I looked into suggestions, but we stumbled upon the solution elsewhere.

Problem Explanation
By default, in the RT1176, the program’s code is stored in QSPI (external) FLASH memory. This FLASH has a clock speed of 133MHz. The connection between this FLASH and the processor is only 4 bits wide, so it takes 4 sequential accesses to the FLASH to retrieve one instruction (16 bits). The rate at which we can retrieve instructions from the FLASH is thus 33.25MHz. This is much slower than the (industrial) processor’s 792MHz clock. The processor thus heavily relies on ARM’s ‘performance-enhancing’ instruction ‘speculative accesses’ (explanatory link in previous reply) to reduce the effects of this bottleneck. This feature copies the processor’s ‘predicted’ instructions into its level 1 cache, so that they are immediately available if the processor requires them.
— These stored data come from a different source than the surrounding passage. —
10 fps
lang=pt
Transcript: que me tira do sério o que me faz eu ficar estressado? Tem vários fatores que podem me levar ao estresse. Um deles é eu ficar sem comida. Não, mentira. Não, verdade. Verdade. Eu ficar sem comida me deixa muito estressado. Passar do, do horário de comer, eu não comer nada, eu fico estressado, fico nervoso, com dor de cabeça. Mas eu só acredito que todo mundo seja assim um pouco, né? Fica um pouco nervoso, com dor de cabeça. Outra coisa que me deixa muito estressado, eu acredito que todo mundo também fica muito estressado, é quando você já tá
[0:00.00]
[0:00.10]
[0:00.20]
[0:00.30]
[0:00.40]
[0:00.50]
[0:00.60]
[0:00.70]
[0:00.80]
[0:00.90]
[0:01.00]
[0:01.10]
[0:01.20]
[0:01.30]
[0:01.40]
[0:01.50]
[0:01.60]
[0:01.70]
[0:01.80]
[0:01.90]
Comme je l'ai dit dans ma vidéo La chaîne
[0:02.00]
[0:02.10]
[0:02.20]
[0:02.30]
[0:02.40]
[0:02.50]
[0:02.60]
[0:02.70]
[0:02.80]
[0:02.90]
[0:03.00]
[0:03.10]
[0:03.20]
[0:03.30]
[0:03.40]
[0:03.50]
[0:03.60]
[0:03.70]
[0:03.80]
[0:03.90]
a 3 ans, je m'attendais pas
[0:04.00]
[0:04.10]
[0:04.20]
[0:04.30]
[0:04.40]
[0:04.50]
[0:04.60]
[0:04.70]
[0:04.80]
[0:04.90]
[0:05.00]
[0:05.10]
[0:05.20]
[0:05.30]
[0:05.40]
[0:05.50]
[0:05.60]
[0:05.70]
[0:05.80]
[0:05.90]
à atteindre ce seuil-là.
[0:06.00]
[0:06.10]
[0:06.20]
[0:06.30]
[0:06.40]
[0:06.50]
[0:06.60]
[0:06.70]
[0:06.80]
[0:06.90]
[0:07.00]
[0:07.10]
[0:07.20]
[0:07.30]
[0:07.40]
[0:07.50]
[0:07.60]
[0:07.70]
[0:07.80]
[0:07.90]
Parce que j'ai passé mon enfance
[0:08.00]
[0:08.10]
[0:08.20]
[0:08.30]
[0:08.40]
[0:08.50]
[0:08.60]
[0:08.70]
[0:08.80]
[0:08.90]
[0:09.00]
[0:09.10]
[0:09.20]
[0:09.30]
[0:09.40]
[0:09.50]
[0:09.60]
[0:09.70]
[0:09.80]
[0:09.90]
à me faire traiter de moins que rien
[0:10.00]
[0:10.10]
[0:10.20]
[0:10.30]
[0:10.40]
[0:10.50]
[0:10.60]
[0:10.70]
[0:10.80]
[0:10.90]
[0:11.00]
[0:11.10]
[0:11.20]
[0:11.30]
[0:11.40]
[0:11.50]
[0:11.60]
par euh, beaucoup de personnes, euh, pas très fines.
However, these ‘speculative accesses’ are inaccurate when interrupts occur, since the processor cannot predict when interrupts will occur. Therefore, whenever an ISR exits, “__DSB()” and/or “__ISB()” is called, and the processor’s instruction and data pipelines are flushed.

Solution
Code that is stored in the RT117’s SRAM_ITC is never copied into cache. Since it is ‘tightly-coupled’ to the processor (and can thus be accessed synchronously, with no delays), there is no benefit if its contents is cached. Consequently, the ARM processor does not apply its ‘performance enhancing’ speculative accessing techniques, or any other ‘optimisations’ on this code. Therefore, there are less/no instructions in the processor’s pipeline when returning from an ISR, so this delay is minimised.
Therefore, this problem is solved by storing as much of the ISR code as possible (preferably all) in the SRAM_ITC memory. This is in line with the recommendation found in the conclusion of NXP’s application note on the ARM Cortex-M7’s L1 cache.

1 Like

Great info - thanks for taking the time to report back.